The response should be an exact transcription of the data below, free of images.

------ Data under study ------

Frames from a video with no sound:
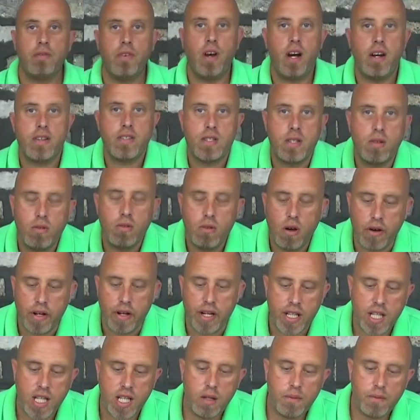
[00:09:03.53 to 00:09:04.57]
far too long,
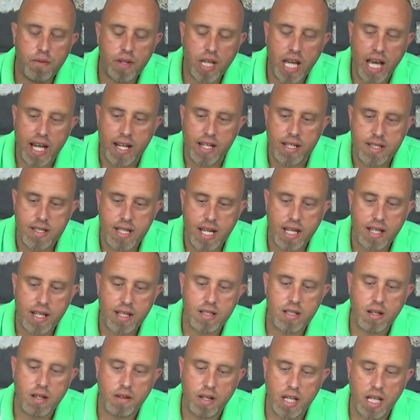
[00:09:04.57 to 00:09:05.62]
and I keep forgetting to
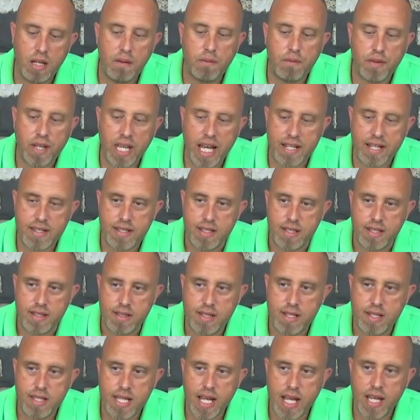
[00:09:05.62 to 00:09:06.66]

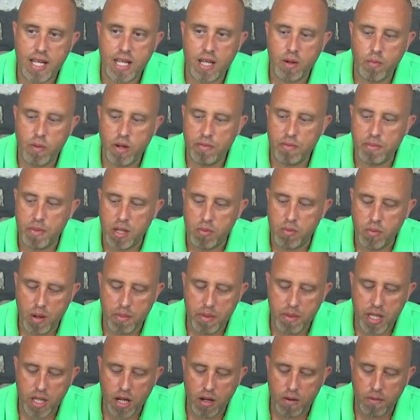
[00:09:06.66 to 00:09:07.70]
take it with me when
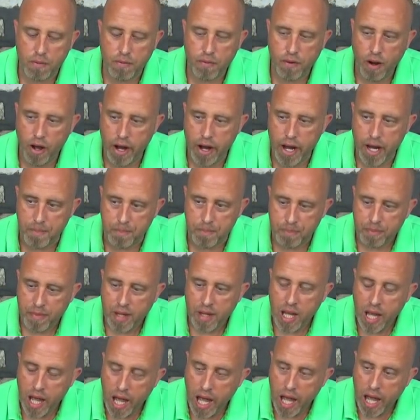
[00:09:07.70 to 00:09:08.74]
we go flying.
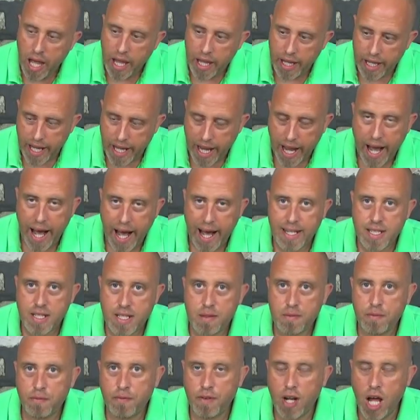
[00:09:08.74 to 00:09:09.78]
It
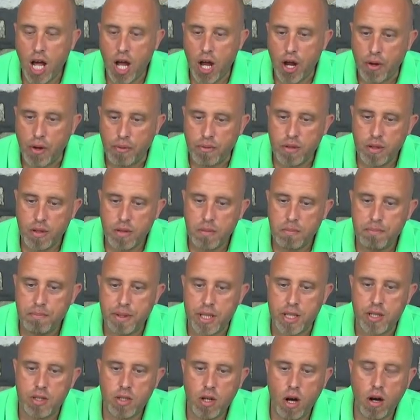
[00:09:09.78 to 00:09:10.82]
has flown,
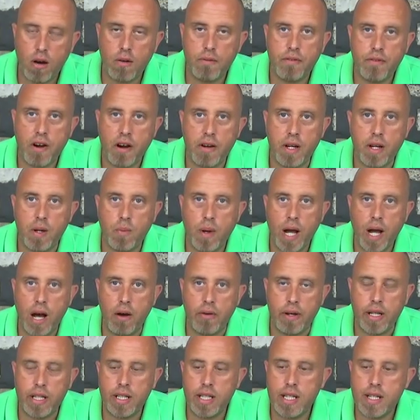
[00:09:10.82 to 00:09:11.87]
but not very
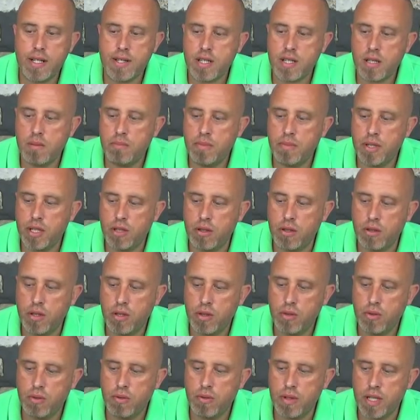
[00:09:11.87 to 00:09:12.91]
well. It needs somebody
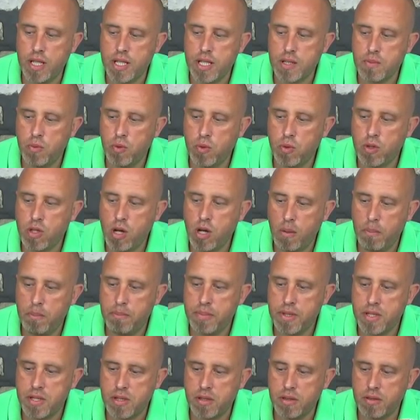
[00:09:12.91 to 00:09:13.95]
who is more
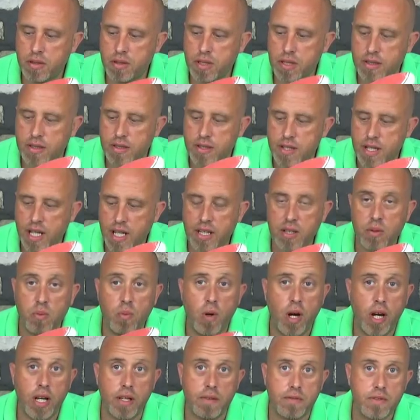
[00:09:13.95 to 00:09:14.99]
competent than, say, the
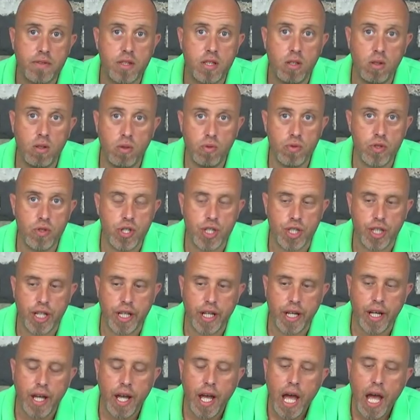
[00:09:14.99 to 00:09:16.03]
wife to launch
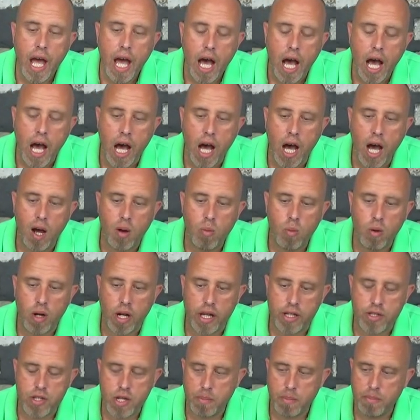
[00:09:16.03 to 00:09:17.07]
it while
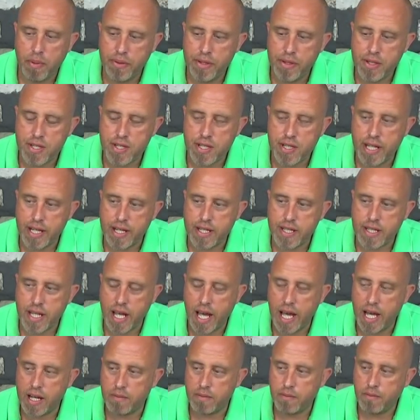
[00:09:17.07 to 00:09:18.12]
I jump on the sticks
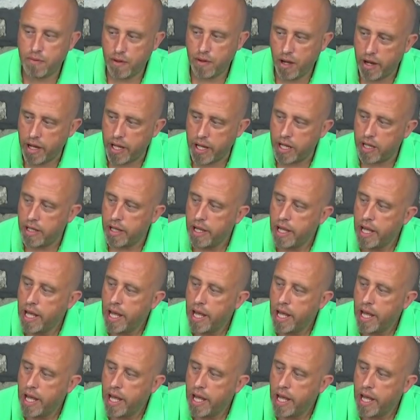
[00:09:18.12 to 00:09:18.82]
and fly it.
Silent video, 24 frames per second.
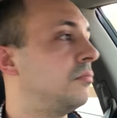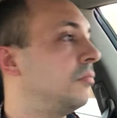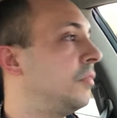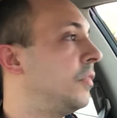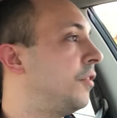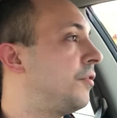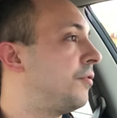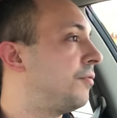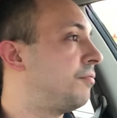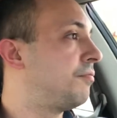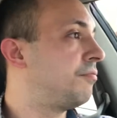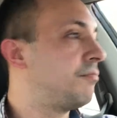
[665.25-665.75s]

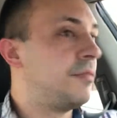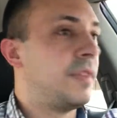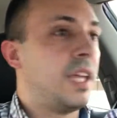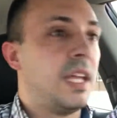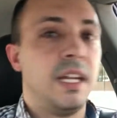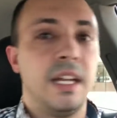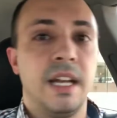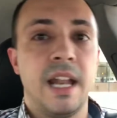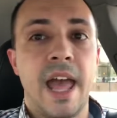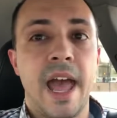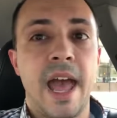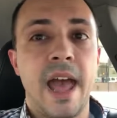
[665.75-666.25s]
if they
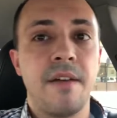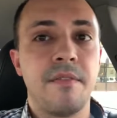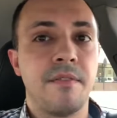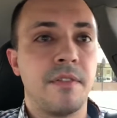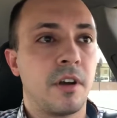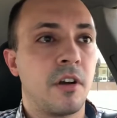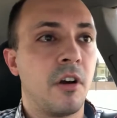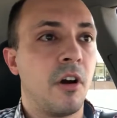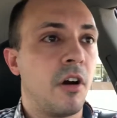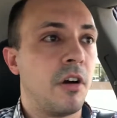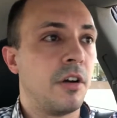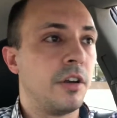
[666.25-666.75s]
didn't have
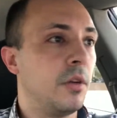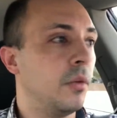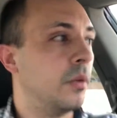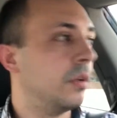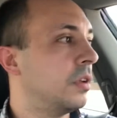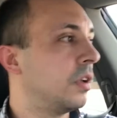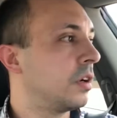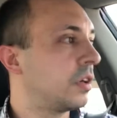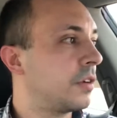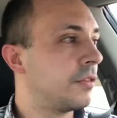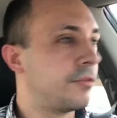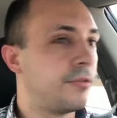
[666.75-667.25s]
a card you were
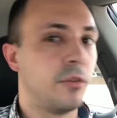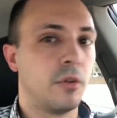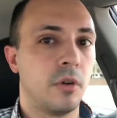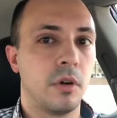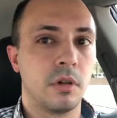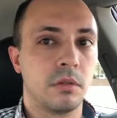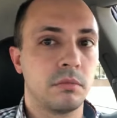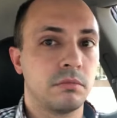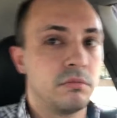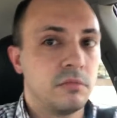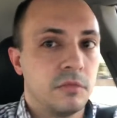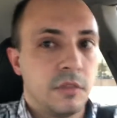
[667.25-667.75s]
looking
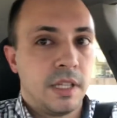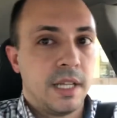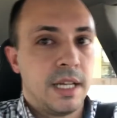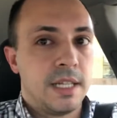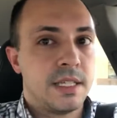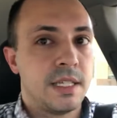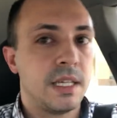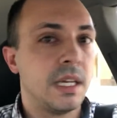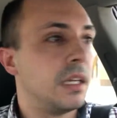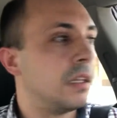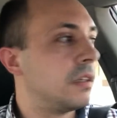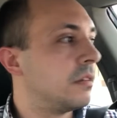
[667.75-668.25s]
for, well,
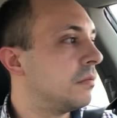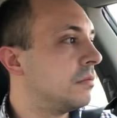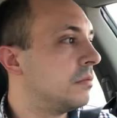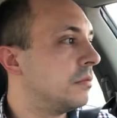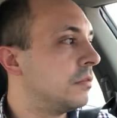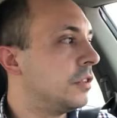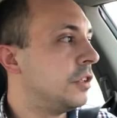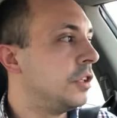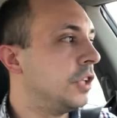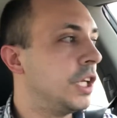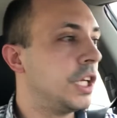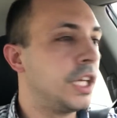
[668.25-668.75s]
that's it.
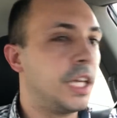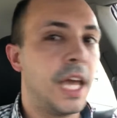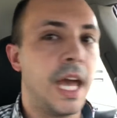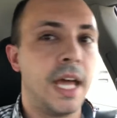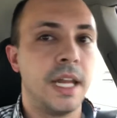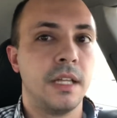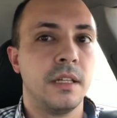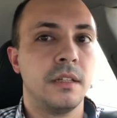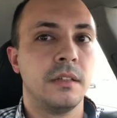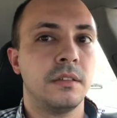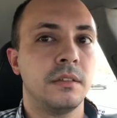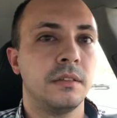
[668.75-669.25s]
You didn't
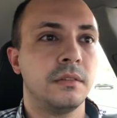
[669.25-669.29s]
get it.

------

Solution:
Frames from a video with no sound:
[00:09:03.53 to 00:09:04.57]
far too long,
[00:09:04.57 to 00:09:05.62]
and I keep forgetting to
[00:09:05.62 to 00:09:06.66]

[00:09:06.66 to 00:09:07.70]
take it with me when
[00:09:07.70 to 00:09:08.74]
we go flying.
[00:09:08.74 to 00:09:09.78]
It
[00:09:09.78 to 00:09:10.82]
has flown,
[00:09:10.82 to 00:09:11.87]
but not very
[00:09:11.87 to 00:09:12.91]
well. It needs somebody
[00:09:12.91 to 00:09:13.95]
who is more
[00:09:13.95 to 00:09:14.99]
competent than, say, the
[00:09:14.99 to 00:09:16.03]
wife to launch
[00:09:16.03 to 00:09:17.07]
it while
[00:09:17.07 to 00:09:18.12]
I jump on the sticks
[00:09:18.12 to 00:09:18.82]
and fly it.
Silent video, 24 frames per second.
[665.25-665.75s]

[665.75-666.25s]
if they
[666.25-666.75s]
didn't have
[666.75-667.25s]
a card you were
[667.25-667.75s]
looking
[667.75-668.25s]
for, well,
[668.25-668.75s]
that's it.
[668.75-669.25s]
You didn't
[669.25-669.29s]
get it.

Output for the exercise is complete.